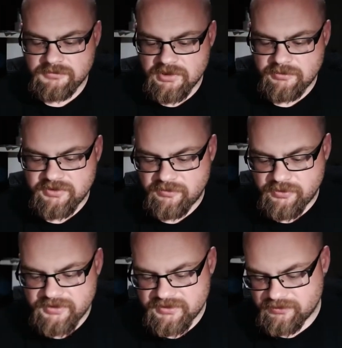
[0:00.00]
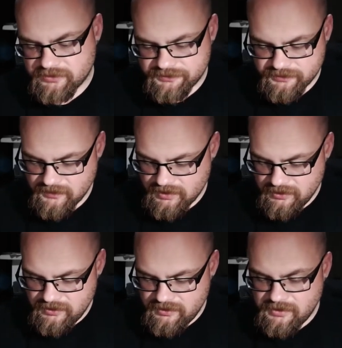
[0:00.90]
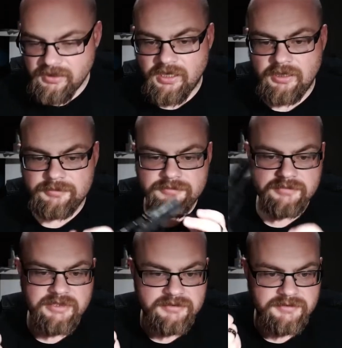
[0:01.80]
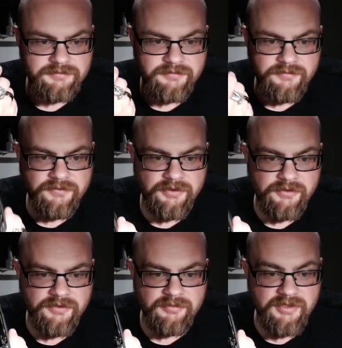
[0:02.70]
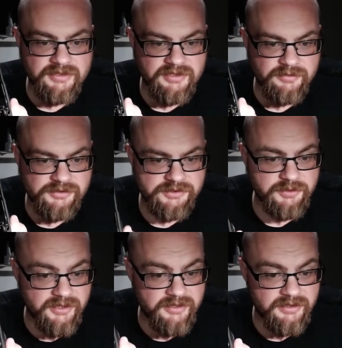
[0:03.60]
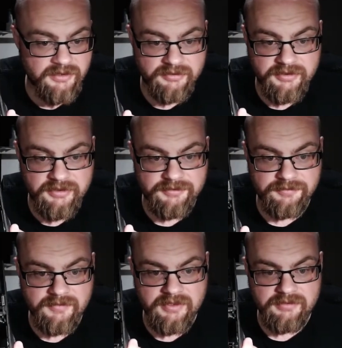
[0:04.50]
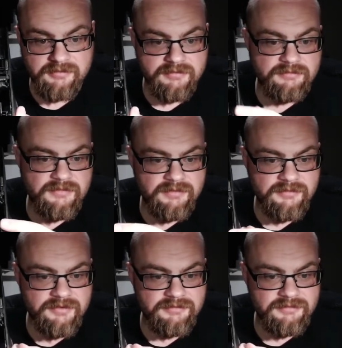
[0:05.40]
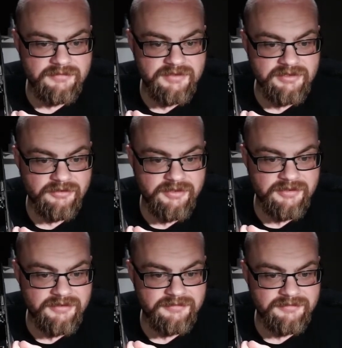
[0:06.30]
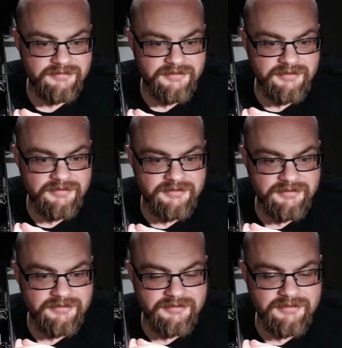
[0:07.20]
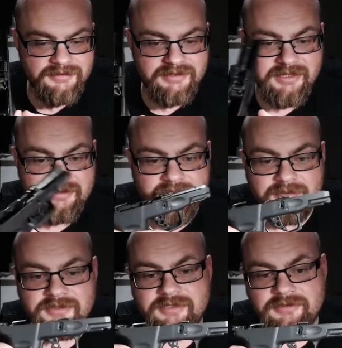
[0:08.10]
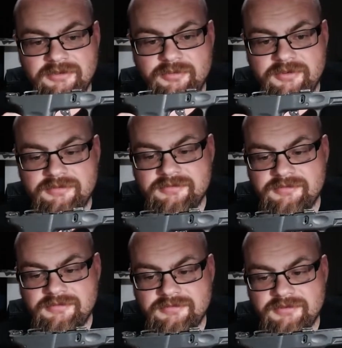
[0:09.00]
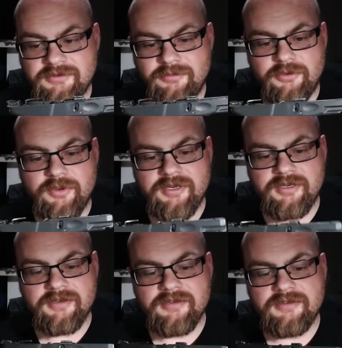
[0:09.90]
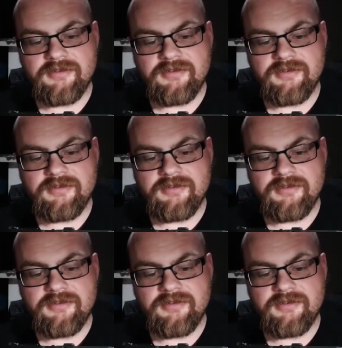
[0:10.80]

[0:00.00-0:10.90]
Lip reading: Comes off pretty simple. It's filthy because I've been shooting it and not cleaning it, and you can see already the slide tabs are getting a little bit of wear there.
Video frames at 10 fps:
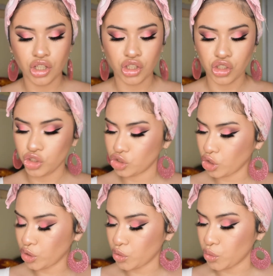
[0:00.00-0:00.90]

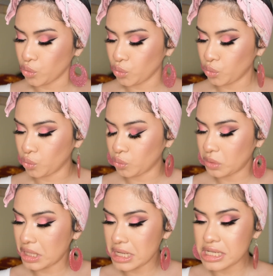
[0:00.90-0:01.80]
So
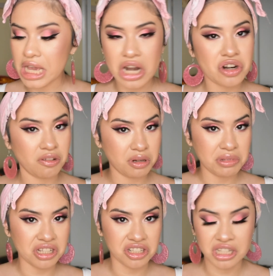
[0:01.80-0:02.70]
yeah, I don't know if I'm gonna be
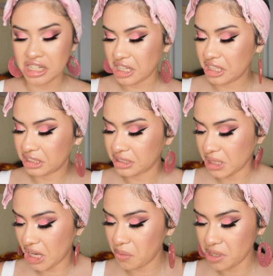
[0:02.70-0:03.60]
touching that again.
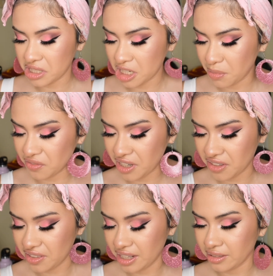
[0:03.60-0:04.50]
I was not a big fan of
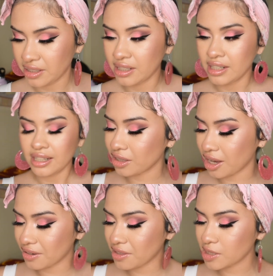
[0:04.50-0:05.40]
that. A
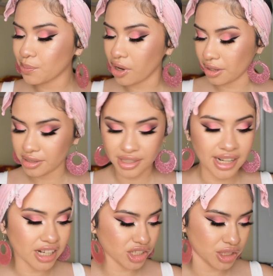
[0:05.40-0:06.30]
lot of these products I
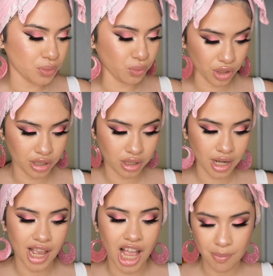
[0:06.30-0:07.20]
actually were
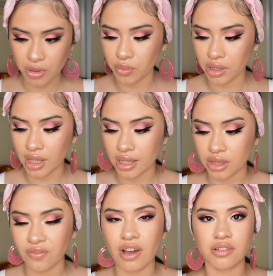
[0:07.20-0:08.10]
happy with. Like
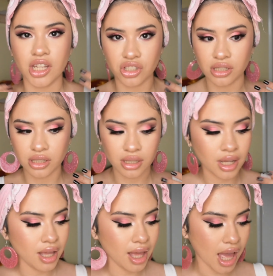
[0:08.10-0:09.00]
the foundation,
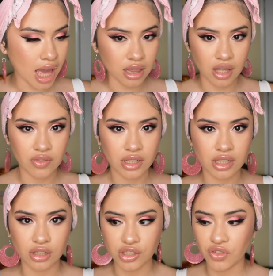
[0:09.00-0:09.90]
I love it. It
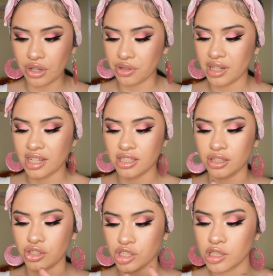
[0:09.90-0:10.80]
looks very nice
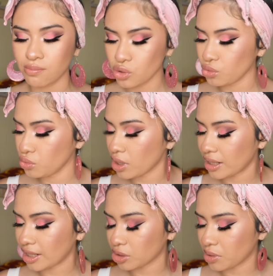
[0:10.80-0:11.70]
and smooth. I
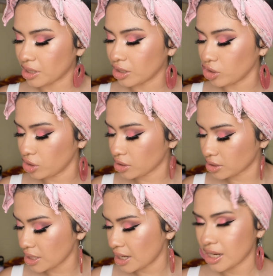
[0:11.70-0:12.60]
like the way it looked.
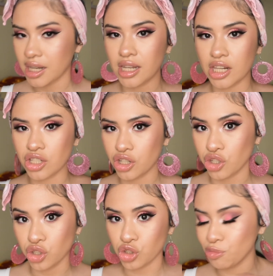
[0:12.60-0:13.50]
Didn't turn
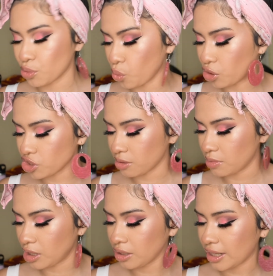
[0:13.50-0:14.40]
super orange on
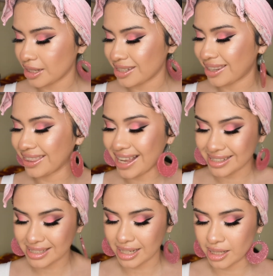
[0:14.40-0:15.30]
me like it did
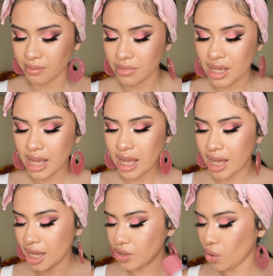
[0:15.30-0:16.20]
last time.
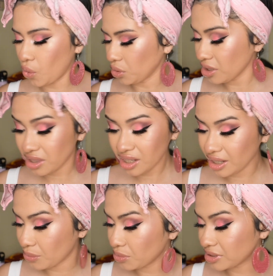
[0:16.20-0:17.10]
The only thing
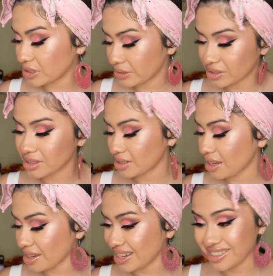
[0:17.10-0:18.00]
I will seriously say
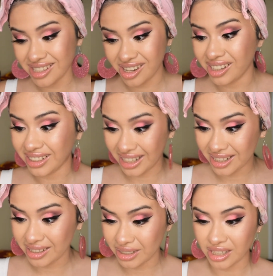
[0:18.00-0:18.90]
that I did not
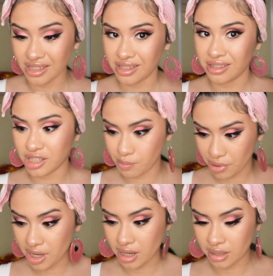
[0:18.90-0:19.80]
like is the
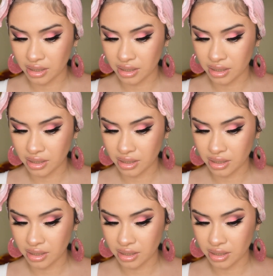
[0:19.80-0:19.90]
spray.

== == ==

• _To do_: Please transcribe word for word the lines from the one bearing "[0:10.80-0:11.70]" through the last line of the records above, omitting the pictures.

• _Answer for the task_:
[0:10.80-0:11.70]
and smooth. I
[0:11.70-0:12.60]
like the way it looked.
[0:12.60-0:13.50]
Didn't turn
[0:13.50-0:14.40]
super orange on
[0:14.40-0:15.30]
me like it did
[0:15.30-0:16.20]
last time.
[0:16.20-0:17.10]
The only thing
[0:17.10-0:18.00]
I will seriously say
[0:18.00-0:18.90]
that I did not
[0:18.90-0:19.80]
like is the
[0:19.80-0:19.90]
spray.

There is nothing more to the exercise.